# Real-Time Streaming Fraud Detection Pipeline

This notebook demonstrates an end-to-end streaming fraud detection pipeline combining:
- **Stateless features**: Time, amount, merchant, device, network (from `AdvancedFeatureEngineering`)
- **Stateful features**: Transaction velocity, IP tracking, location anomalies (from `FraudDetectionFeaturesProcessor`)

## Architecture

```
Streaming Source (Rate)
    ↓
Generate Transactions (TransactionDataGenerator)
    ↓
Apply Stateless Features (AdvancedFeatureEngineering)
    ↓
Apply Stateful Fraud Detection (transformWithStateInPandas)
    ↓
Write to Lakebase PostgreSQL (foreachBatch)
    ↓
Real-Time Feature Serving (<10ms query latency)
```

## Prerequisites

- Run `00_setup.ipynb` to create feature tables
- Databricks Runtime 17.3+ with Spark 4.0+
- Lakebase PostgreSQL instance provisioned

## Features Generated

**Stateless (~40 columns):**
- Time-based: hour, day, business hours, cyclical encodings
- Amount-based: log, sqrt, categories, z-scores
- Merchant: risk scores
- Location, Device, Network: risk indicators

**Stateful (~25 columns):**
- Velocity: transaction counts in time windows
- IP tracking: IP change detection
- Location anomalies: impossible travel detection
- Amount anomalies: statistical outliers
- Fraud scoring: composite 0-100 score


In [None]:
# Import required libraries
from pyspark.sql.functions import *
from pyspark.sql.types import *
import pandas as pd
import logging

# Import utility modules
from utils.data_generator import TransactionDataGenerator
from utils.feature_engineering import (
    AdvancedFeatureEngineering, 
    FraudDetectionFeaturesProcessor,
    get_fraud_detection_output_schema
)
from utils.lakebase_client import LakebaseClient

# Configure logging
logging.basicConfig(level=logging.INFO)
logger = logging.getLogger(__name__)

print("All modules imported successfully")
print(f"Spark version: {spark.version}")

## Step 1: Configuration

Configure Lakebase connection and initialize components.

In [None]:
# Lakebase connection configuration
LAKEBASE_CONFIG = {
    "instance_name": "neha-lakebase-demo",
    "database": "databricks_postgres"
}

# Initialize components
data_gen = TransactionDataGenerator(spark)
feature_engineer = AdvancedFeatureEngineering(spark)
lakebase = LakebaseClient(**LAKEBASE_CONFIG)

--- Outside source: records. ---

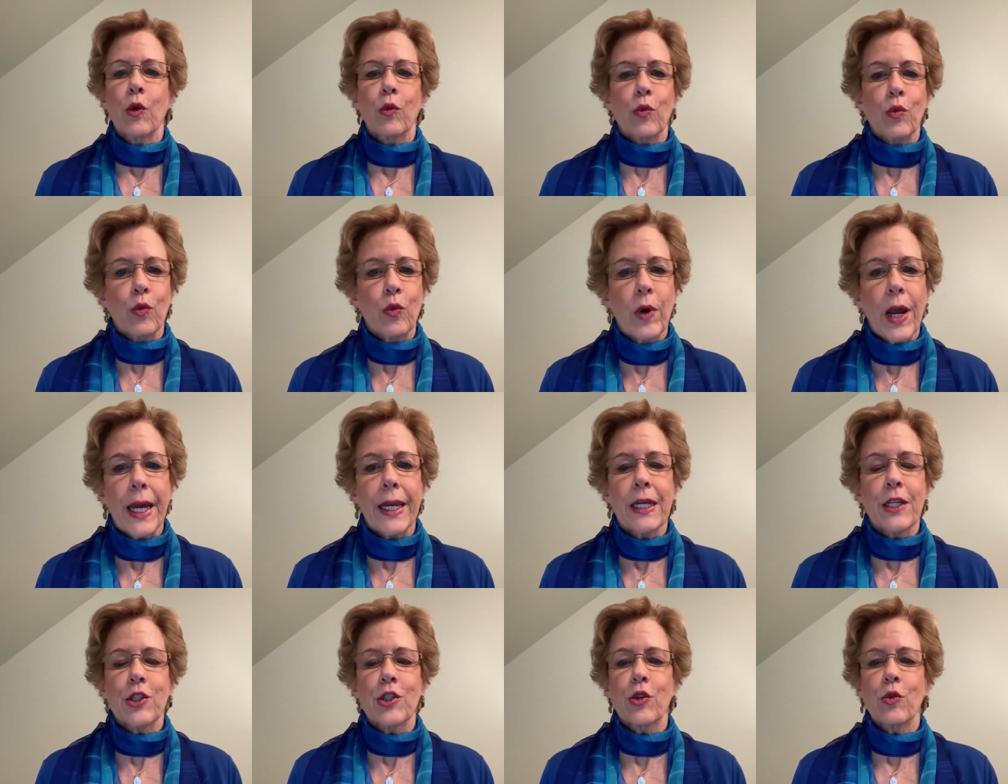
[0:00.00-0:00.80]

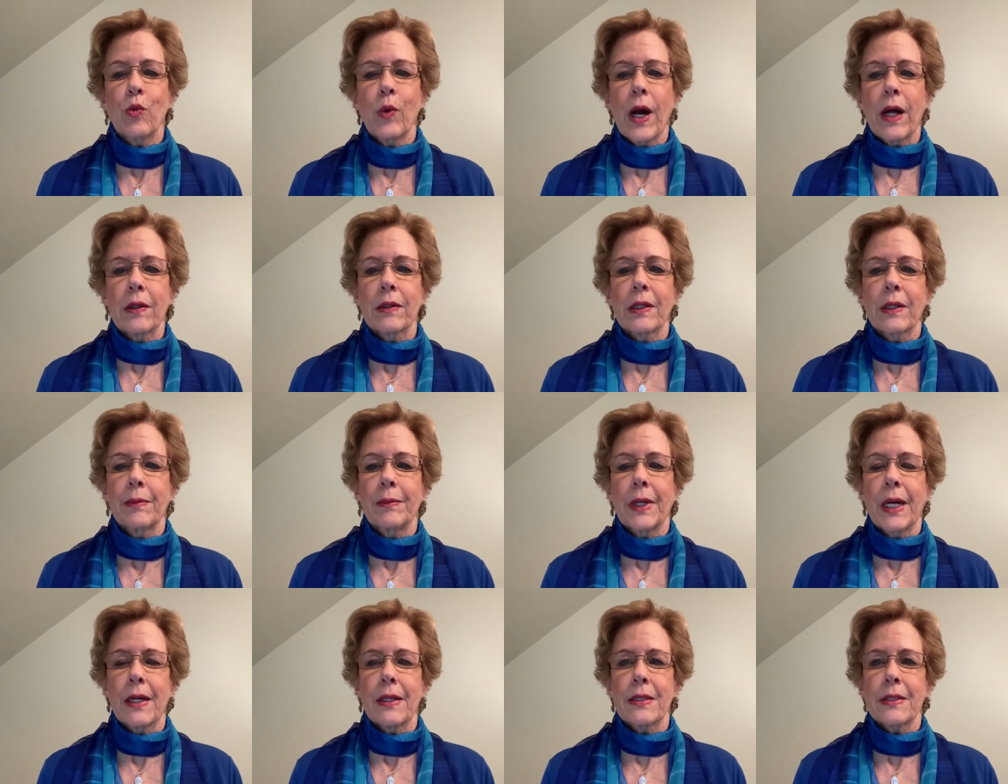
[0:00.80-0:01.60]
ready to welcome
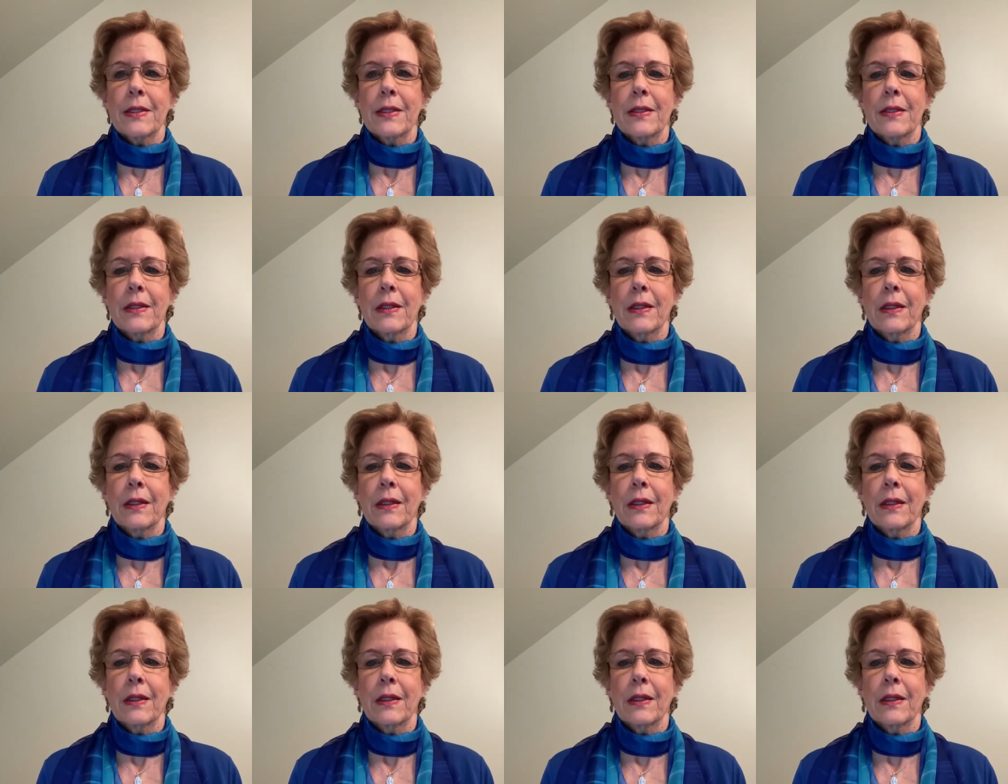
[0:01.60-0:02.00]
us.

# Test Lakebase connection
if lakebase.test_connection():
    print("Connected to Lakebase PostgreSQL")
else:
    raise Exception("Failed to connect to Lakebase")

# Verify fraud_features table exists
print("\nVerifying fraud_features table...")
try:
    stats = lakebase.get_table_stats("fraud_features")
    print(f"  Table exists with {stats['total_rows']:,} rows")
except Exception as e:
    print("  Table not found. Creating it now...")
    lakebase.create_feature_table("fraud_features")
    print("  Table created successfully!")

## Step 2: Generate Streaming Transaction Data

Create a streaming source that continuously generates synthetic transactions.

In [None]:
# Generate streaming transaction data
df_transactions = data_gen.generate_transaction_data(
    num_users=50,           # 50 unique users
    num_merchants=100,      # 100 unique merchants
    rows_per_second=10      # 10 transactions per second
)

print("Streaming data source created")
print("\nTransaction schema:")
df_transactions.printSchema()

## Step 3: Apply Stateless Features

Apply time-based, amount-based, merchant, location, device, and network features.

In [None]:
# Get the output schema for fraud detection features
# This schema is defined in utils.feature_engineering module
output_schema = get_fraud_detection_output_schema()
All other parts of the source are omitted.